YOUR GOAL
Transcribe the entire listing exactly.

•••••

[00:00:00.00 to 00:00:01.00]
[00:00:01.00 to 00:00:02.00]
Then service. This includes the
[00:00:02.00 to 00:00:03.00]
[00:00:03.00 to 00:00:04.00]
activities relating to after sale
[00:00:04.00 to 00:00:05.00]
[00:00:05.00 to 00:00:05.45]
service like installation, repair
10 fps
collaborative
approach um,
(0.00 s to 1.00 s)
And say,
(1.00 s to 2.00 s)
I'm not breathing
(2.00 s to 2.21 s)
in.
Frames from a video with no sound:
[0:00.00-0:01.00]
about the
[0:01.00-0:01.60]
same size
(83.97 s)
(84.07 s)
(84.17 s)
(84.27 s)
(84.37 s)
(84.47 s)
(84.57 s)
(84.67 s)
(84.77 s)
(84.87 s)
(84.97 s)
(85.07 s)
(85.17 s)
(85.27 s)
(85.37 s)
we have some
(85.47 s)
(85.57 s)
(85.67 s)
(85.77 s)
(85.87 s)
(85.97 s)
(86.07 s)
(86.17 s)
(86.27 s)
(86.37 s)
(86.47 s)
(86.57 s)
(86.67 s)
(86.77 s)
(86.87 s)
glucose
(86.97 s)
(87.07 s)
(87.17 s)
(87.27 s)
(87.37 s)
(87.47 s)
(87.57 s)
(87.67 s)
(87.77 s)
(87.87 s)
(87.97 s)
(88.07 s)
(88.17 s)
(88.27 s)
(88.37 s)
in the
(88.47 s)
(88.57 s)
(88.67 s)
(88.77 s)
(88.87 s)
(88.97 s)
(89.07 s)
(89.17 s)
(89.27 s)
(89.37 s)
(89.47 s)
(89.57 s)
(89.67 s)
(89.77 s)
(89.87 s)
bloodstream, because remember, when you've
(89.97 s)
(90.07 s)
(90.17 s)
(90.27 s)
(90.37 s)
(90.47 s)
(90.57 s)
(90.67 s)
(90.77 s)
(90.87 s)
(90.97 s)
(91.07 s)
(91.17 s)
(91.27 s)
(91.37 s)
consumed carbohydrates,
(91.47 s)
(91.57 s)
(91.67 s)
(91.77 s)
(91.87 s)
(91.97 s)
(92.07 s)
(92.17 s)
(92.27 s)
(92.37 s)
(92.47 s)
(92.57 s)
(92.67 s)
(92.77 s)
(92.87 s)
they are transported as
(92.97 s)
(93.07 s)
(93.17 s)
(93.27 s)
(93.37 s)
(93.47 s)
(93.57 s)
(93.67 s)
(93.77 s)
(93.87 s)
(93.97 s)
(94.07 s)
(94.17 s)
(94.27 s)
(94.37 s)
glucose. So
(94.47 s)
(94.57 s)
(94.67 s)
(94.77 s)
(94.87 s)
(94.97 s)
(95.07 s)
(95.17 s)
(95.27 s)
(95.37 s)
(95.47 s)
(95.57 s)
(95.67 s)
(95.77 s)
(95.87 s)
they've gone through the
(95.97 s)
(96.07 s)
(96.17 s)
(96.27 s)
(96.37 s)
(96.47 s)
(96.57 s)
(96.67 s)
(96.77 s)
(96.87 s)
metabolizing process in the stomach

•••••

TASK ANSWER
[00:00:00.00 to 00:00:01.00]
[00:00:01.00 to 00:00:02.00]
Then service. This includes the
[00:00:02.00 to 00:00:03.00]
[00:00:03.00 to 00:00:04.00]
activities relating to after sale
[00:00:04.00 to 00:00:05.00]
[00:00:05.00 to 00:00:05.45]
service like installation, repair
10 fps
collaborative
approach um,
(0.00 s to 1.00 s)
And say,
(1.00 s to 2.00 s)
I'm not breathing
(2.00 s to 2.21 s)
in.
Frames from a video with no sound:
[0:00.00-0:01.00]
about the
[0:01.00-0:01.60]
same size
(83.97 s)
(84.07 s)
(84.17 s)
(84.27 s)
(84.37 s)
(84.47 s)
(84.57 s)
(84.67 s)
(84.77 s)
(84.87 s)
(84.97 s)
(85.07 s)
(85.17 s)
(85.27 s)
(85.37 s)
we have some
(85.47 s)
(85.57 s)
(85.67 s)
(85.77 s)
(85.87 s)
(85.97 s)
(86.07 s)
(86.17 s)
(86.27 s)
(86.37 s)
(86.47 s)
(86.57 s)
(86.67 s)
(86.77 s)
(86.87 s)
glucose
(86.97 s)
(87.07 s)
(87.17 s)
(87.27 s)
(87.37 s)
(87.47 s)
(87.57 s)
(87.67 s)
(87.77 s)
(87.87 s)
(87.97 s)
(88.07 s)
(88.17 s)
(88.27 s)
(88.37 s)
in the
(88.47 s)
(88.57 s)
(88.67 s)
(88.77 s)
(88.87 s)
(88.97 s)
(89.07 s)
(89.17 s)
(89.27 s)
(89.37 s)
(89.47 s)
(89.57 s)
(89.67 s)
(89.77 s)
(89.87 s)
bloodstream, because remember, when you've
(89.97 s)
(90.07 s)
(90.17 s)
(90.27 s)
(90.37 s)
(90.47 s)
(90.57 s)
(90.67 s)
(90.77 s)
(90.87 s)
(90.97 s)
(91.07 s)
(91.17 s)
(91.27 s)
(91.37 s)
consumed carbohydrates,
(91.47 s)
(91.57 s)
(91.67 s)
(91.77 s)
(91.87 s)
(91.97 s)
(92.07 s)
(92.17 s)
(92.27 s)
(92.37 s)
(92.47 s)
(92.57 s)
(92.67 s)
(92.77 s)
(92.87 s)
they are transported as
(92.97 s)
(93.07 s)
(93.17 s)
(93.27 s)
(93.37 s)
(93.47 s)
(93.57 s)
(93.67 s)
(93.77 s)
(93.87 s)
(93.97 s)
(94.07 s)
(94.17 s)
(94.27 s)
(94.37 s)
glucose. So
(94.47 s)
(94.57 s)
(94.67 s)
(94.77 s)
(94.87 s)
(94.97 s)
(95.07 s)
(95.17 s)
(95.27 s)
(95.37 s)
(95.47 s)
(95.57 s)
(95.67 s)
(95.77 s)
(95.87 s)
they've gone through the
(95.97 s)
(96.07 s)
(96.17 s)
(96.27 s)
(96.37 s)
(96.47 s)
(96.57 s)
(96.67 s)
(96.77 s)
(96.87 s)
metabolizing process in the stomach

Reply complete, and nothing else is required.